MCP servers that can get a page's content

4 verified servers expose a tool that can get the content of a page

When the answer lives in a doc, an agent has to fetch the page to read it. Getting a page returns its content, the spec, the runbook, the wiki article, so the model works from what the page actually says rather than its title.

These verified servers let an agent get the content of a page or document.

Top pick

Notion

Notion

Official

Notion's hosted MCP server lets agents search, read, and write across your workspace over OAuth.

productivity4,374
Tool:
  • notion-fetch

Notion's notion-fetch retrieves a page, database, or data source by URL or id, the read behind answering from a Notion-based knowledge base.

Pick 2

Coda

orellazri

Community

Connect an agent to Coda docs, pages, tables, and rows so it can read and edit your workspace.

productivity60
Tool:
  • coda_get_page_content

Coda renders a page to Markdown: coda_get_page_content returns clean text an agent can reason over directly, with no HTML to strip.

Pick 3

MediaWiki

Professional Wiki

Community

A maintained MCP server that connects an agent to any MediaWiki — including Wikipedia — to search, read, create, and edit pages.

knowledge-base95
Tool:
  • get-page

get-page fetches a single wiki page from a MediaWiki instance, for content that lives in a wiki built on Wikipedia's engine.

Pick 4

ClickUp

ClickUp

Official

ClickUp's official remote MCP server lets agents manage tasks, lists, folders, docs, time tracking, and chat across a workspace.

productivity
Tool:
  • get_document_pages

ClickUp's get_document_pages pulls the content of one or more pages from a doc, the read step for teams keeping docs in ClickUp.

What to know

This is the read half of working in a knowledge base, the counterpart to creating a page. To summarize a runbook, answer from a spec, or check what a doc already covers, an agent fetches the page by id or URL and reads the content. The servers return it in a model-friendly shape: Notion fetches a page, database, or data source by URL or id; Coda renders a page to Markdown; MediaWiki fetches a wiki page; ClickUp pulls the content of one or more pages from a doc. The aim each time is the same: turn a reference into text the agent can reason over.

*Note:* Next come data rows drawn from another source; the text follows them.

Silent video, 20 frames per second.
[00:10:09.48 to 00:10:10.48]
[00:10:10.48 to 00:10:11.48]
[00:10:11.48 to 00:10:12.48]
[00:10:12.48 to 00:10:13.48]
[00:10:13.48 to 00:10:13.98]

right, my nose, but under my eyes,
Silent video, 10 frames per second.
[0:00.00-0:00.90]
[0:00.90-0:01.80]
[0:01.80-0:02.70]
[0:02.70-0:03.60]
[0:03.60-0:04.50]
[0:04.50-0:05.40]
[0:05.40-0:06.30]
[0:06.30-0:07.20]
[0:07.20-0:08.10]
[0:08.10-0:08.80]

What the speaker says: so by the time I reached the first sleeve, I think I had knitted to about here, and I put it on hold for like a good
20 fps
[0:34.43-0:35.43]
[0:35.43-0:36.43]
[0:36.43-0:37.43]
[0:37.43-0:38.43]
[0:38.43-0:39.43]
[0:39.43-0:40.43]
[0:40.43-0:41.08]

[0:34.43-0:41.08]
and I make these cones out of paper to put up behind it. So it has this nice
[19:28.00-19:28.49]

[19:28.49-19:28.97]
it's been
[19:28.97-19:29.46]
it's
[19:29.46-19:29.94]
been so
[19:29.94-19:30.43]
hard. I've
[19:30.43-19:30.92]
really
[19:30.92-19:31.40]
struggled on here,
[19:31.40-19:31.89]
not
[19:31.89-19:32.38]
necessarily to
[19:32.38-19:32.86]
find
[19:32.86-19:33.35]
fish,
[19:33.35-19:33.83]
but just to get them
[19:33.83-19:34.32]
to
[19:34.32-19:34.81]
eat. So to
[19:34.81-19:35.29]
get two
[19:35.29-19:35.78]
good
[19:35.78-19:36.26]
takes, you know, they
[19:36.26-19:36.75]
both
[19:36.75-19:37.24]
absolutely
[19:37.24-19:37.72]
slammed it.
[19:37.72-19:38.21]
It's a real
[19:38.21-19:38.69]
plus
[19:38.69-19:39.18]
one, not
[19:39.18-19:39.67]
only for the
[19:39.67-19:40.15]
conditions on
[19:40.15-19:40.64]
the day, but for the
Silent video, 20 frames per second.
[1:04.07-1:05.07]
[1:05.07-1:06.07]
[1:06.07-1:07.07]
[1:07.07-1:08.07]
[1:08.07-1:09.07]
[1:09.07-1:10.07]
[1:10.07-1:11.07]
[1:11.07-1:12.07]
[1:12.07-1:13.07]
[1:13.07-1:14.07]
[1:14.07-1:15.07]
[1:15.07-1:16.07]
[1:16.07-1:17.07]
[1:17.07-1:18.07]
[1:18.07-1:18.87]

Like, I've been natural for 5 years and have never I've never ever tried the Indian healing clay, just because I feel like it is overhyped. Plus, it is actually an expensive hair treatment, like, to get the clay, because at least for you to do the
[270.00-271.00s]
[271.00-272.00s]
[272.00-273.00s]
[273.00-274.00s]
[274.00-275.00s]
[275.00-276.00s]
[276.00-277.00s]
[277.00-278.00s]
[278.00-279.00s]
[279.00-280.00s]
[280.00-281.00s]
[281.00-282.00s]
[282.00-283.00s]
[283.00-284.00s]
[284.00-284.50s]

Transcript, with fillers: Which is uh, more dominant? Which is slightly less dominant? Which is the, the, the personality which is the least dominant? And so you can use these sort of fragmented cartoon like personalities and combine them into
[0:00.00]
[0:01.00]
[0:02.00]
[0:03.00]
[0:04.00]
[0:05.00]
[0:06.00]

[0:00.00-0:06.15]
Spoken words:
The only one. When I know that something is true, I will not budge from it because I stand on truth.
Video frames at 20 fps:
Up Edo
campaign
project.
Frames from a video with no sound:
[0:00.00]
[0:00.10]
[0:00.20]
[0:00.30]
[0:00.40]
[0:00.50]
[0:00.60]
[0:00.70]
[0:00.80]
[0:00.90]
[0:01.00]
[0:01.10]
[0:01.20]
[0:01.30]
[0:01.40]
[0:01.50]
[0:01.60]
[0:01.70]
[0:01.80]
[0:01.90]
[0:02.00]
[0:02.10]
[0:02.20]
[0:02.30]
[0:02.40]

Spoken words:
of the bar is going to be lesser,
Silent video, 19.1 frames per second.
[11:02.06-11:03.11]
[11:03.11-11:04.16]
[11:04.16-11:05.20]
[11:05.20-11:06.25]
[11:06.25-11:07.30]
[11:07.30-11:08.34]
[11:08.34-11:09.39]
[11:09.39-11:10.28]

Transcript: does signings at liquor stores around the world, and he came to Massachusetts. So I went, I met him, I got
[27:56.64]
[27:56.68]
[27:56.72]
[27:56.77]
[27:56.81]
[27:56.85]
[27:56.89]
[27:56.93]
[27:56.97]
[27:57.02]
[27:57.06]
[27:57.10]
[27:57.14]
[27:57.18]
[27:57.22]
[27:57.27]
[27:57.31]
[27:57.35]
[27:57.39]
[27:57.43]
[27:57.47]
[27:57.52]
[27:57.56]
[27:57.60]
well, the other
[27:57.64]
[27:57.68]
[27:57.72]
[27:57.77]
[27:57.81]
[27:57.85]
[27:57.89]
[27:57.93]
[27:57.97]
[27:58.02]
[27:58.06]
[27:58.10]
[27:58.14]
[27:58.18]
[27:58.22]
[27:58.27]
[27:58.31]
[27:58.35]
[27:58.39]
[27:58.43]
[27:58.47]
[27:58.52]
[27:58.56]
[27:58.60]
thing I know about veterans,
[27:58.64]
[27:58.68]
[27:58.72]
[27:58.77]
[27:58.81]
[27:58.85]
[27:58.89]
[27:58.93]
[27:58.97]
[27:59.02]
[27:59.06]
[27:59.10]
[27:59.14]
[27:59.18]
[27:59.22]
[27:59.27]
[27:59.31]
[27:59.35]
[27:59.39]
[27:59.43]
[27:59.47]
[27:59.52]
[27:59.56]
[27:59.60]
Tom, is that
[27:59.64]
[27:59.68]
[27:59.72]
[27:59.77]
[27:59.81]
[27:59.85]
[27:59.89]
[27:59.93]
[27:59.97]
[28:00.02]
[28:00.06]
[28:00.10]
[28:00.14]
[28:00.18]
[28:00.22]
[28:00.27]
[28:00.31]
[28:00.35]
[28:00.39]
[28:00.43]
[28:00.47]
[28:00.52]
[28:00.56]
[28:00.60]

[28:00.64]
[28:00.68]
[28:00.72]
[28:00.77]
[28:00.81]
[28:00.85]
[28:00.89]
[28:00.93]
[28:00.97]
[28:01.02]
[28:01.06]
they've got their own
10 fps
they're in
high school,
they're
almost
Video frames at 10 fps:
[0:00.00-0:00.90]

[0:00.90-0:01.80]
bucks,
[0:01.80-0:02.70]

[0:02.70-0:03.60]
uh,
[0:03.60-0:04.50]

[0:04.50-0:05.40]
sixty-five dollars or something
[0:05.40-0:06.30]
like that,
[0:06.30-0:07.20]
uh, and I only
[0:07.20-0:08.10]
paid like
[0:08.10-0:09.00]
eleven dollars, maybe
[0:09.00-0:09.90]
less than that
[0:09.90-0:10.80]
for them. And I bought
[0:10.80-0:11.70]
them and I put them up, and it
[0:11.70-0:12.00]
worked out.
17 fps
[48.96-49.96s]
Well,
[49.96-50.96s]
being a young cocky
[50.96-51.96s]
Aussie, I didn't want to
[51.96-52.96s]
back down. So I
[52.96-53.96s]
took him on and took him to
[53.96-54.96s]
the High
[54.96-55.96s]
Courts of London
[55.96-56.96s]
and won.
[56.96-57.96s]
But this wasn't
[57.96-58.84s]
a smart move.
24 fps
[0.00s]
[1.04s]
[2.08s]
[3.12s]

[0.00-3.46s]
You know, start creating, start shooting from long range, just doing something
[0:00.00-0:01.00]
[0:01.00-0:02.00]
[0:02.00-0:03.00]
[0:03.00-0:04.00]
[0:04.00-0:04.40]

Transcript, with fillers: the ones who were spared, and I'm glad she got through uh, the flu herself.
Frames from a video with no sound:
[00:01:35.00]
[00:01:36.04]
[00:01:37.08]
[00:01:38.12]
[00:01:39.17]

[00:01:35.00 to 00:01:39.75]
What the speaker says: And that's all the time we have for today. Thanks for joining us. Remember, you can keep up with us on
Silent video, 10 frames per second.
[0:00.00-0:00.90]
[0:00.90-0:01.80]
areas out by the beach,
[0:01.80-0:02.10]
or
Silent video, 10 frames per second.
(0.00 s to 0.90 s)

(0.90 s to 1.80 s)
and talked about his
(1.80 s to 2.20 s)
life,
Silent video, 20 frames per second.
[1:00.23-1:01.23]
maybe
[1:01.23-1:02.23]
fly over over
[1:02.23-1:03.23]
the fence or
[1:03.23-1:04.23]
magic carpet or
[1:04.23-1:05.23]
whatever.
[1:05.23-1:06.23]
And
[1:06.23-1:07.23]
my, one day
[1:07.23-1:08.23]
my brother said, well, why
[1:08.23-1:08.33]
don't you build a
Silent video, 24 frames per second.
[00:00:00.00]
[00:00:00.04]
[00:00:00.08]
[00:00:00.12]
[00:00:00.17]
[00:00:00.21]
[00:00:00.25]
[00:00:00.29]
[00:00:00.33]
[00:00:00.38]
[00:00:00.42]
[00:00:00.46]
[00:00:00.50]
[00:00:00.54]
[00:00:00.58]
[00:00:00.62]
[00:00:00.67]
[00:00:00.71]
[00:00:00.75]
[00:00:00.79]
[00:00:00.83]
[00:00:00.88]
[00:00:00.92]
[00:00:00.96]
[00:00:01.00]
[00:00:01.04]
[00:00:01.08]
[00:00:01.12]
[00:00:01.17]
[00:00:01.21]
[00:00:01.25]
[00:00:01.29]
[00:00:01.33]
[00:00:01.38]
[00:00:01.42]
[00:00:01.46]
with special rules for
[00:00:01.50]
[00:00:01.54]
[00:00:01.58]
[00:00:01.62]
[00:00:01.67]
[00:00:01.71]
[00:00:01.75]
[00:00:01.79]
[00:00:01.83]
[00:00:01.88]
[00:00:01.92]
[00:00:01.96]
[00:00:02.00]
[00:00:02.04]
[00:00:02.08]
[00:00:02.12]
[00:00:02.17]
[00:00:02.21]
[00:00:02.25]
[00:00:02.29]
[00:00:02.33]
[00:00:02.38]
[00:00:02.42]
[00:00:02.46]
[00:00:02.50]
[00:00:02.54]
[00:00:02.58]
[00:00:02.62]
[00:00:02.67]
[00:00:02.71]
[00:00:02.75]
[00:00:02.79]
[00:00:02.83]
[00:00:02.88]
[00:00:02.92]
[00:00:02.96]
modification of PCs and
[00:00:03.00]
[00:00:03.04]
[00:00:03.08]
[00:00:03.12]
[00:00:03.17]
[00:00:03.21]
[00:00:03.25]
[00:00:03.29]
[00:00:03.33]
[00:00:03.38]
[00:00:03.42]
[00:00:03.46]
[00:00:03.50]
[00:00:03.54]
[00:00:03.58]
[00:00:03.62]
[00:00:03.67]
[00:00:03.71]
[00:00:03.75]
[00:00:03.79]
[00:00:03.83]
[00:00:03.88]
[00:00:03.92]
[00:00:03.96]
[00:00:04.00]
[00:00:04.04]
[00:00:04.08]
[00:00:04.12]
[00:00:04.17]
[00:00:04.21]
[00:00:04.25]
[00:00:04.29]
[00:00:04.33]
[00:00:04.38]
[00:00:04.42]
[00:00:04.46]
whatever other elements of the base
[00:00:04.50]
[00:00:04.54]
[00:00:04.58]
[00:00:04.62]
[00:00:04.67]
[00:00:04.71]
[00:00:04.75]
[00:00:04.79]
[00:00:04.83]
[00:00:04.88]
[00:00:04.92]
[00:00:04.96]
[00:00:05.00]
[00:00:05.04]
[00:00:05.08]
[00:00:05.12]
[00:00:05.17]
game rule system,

A page read once does not need re-fetching every session if its content has not changed. What an agent gains by remembering is the conclusion it drew, the answer the runbook gave, so a later question starts from that rather than re-reading the whole document to recover it.

Questions

How is this different from creating a page?
Creating writes a new page; getting reads an existing one. They are the two halves of working in a knowledge base. An agent gets a page to answer from it or check what it covers, and creates one to record something new.
What format does the content come back in?
Usually a model-friendly shape. Coda renders to Markdown; Notion returns the page's structured content by id or URL. The aim is text an agent can read without parsing raw HTML, so it can summarize or answer from the page directly.